(Supplied data begins)
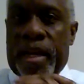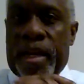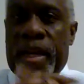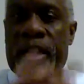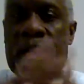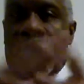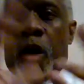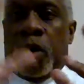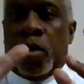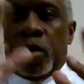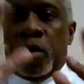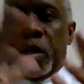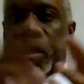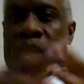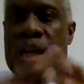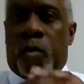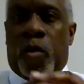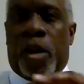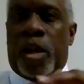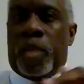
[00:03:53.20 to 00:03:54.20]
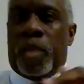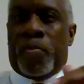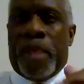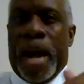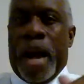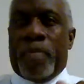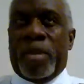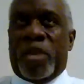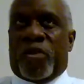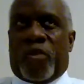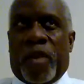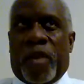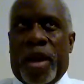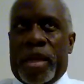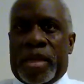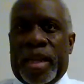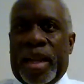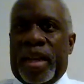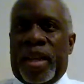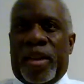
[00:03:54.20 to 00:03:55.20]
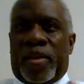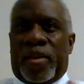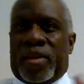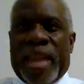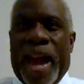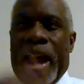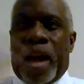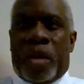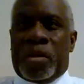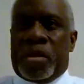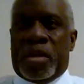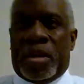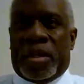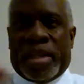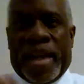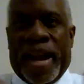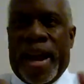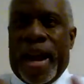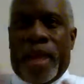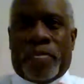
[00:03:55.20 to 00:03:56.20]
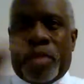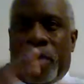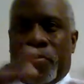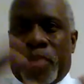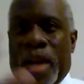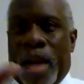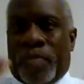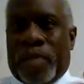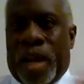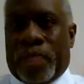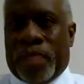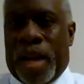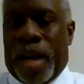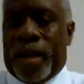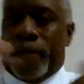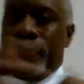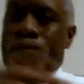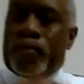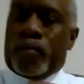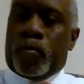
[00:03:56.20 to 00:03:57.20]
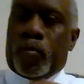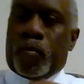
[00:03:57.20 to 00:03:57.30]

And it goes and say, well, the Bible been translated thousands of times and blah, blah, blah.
(Supplied data ends)
== Task prompt ==
Write out, exactly and only, the lines from the one containing "[00:03:55.20 to 00:03:56.20]" through the last line of the material above. Pictures do not go in the copy.

== Your solution ==
[00:03:55.20 to 00:03:56.20]
[00:03:56.20 to 00:03:57.20]
[00:03:57.20 to 00:03:57.30]

And it goes and say, well, the Bible been translated thousands of times and blah, blah, blah.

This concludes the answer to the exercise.